- **SUPPLIED MATERIAL**:
%%

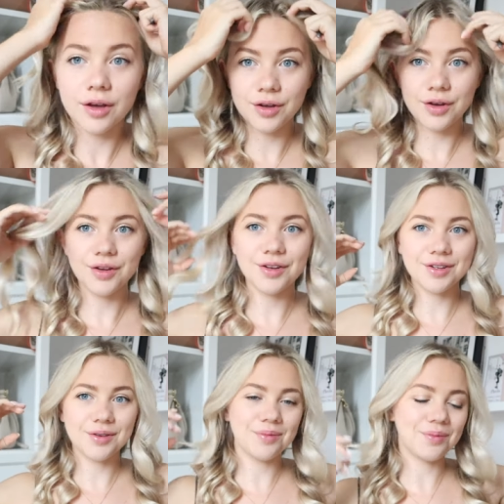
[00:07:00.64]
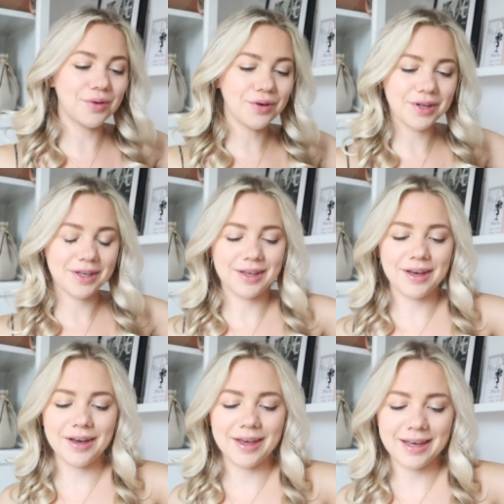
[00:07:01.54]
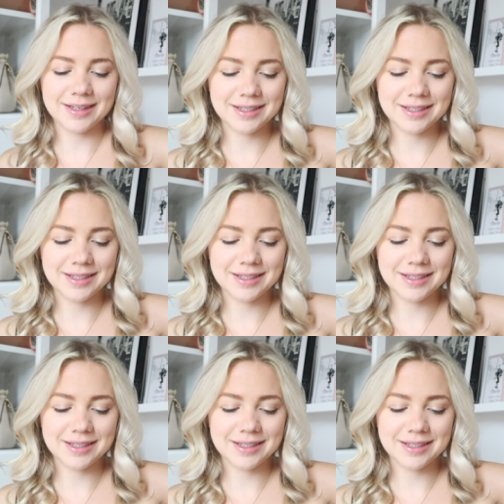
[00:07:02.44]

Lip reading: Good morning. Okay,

%%
%%

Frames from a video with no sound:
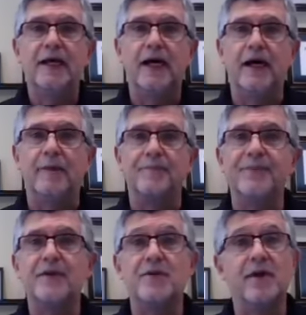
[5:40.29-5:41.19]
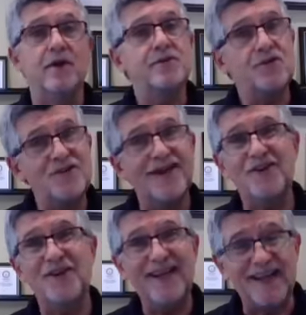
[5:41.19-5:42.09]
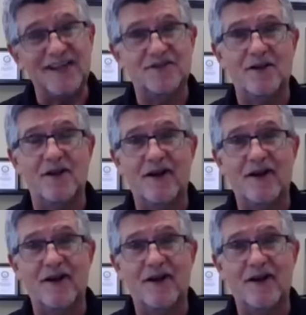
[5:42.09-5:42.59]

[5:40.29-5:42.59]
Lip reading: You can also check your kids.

%%
%%

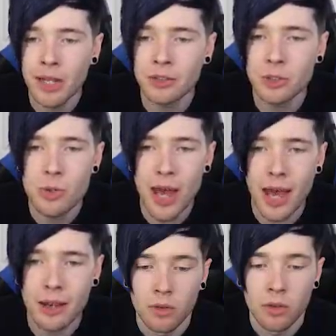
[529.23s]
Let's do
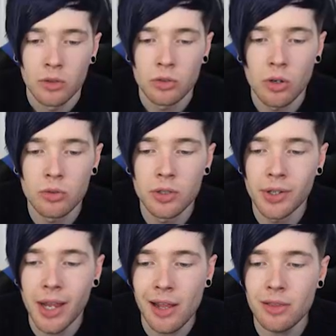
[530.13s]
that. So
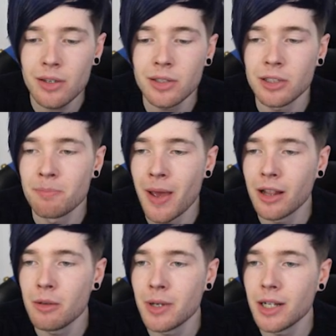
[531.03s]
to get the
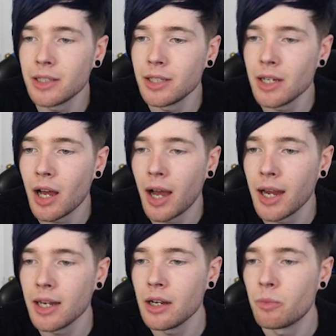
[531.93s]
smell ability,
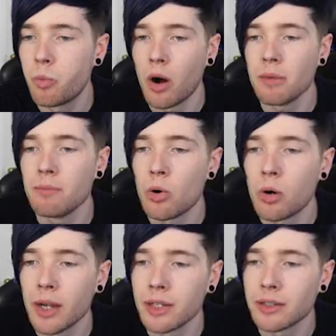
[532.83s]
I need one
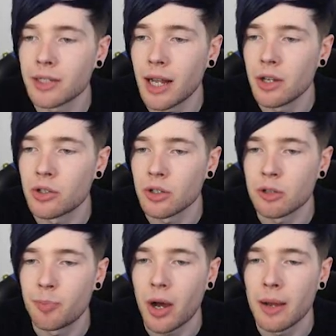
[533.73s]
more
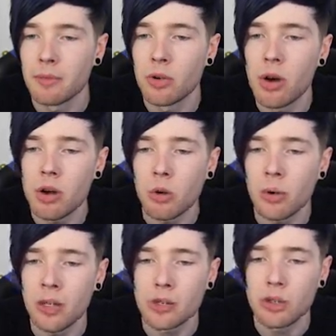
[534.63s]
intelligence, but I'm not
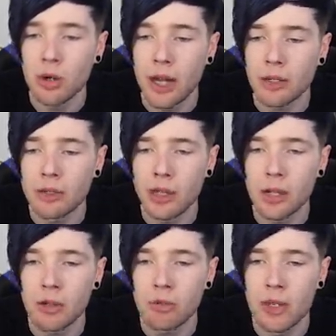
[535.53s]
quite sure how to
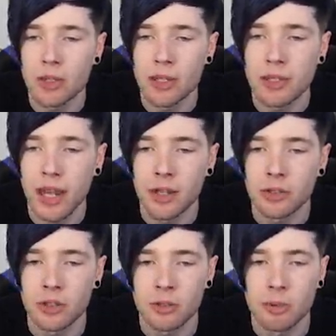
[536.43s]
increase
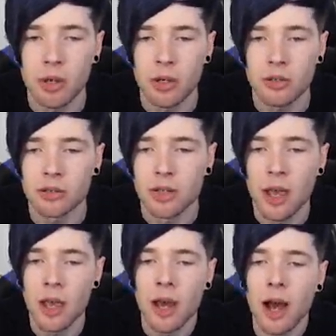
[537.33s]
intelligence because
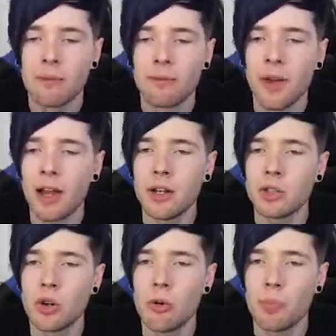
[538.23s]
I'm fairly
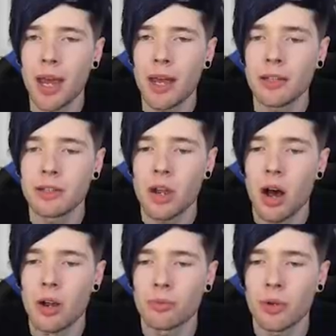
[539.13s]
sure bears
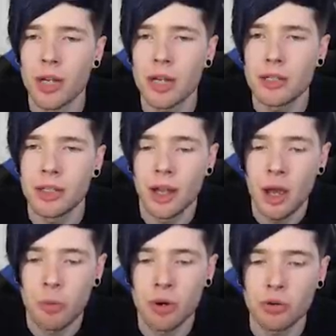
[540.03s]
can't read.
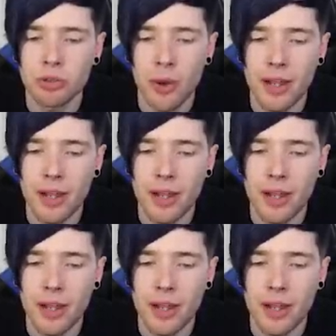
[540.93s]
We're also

%%

- **TASK DETAILS**:
Set the pictures aside and transcribe exactly the stretch of lines above, beginning with the one holding "[5:41.19-5:42.09]" and ending with the one holding "Lip reading: You can also check your kids.".

- **SOLUTION FOR THIS TASK**:
[5:41.19-5:42.09]
[5:42.09-5:42.59]

[5:40.29-5:42.59]
Lip reading: You can also check your kids.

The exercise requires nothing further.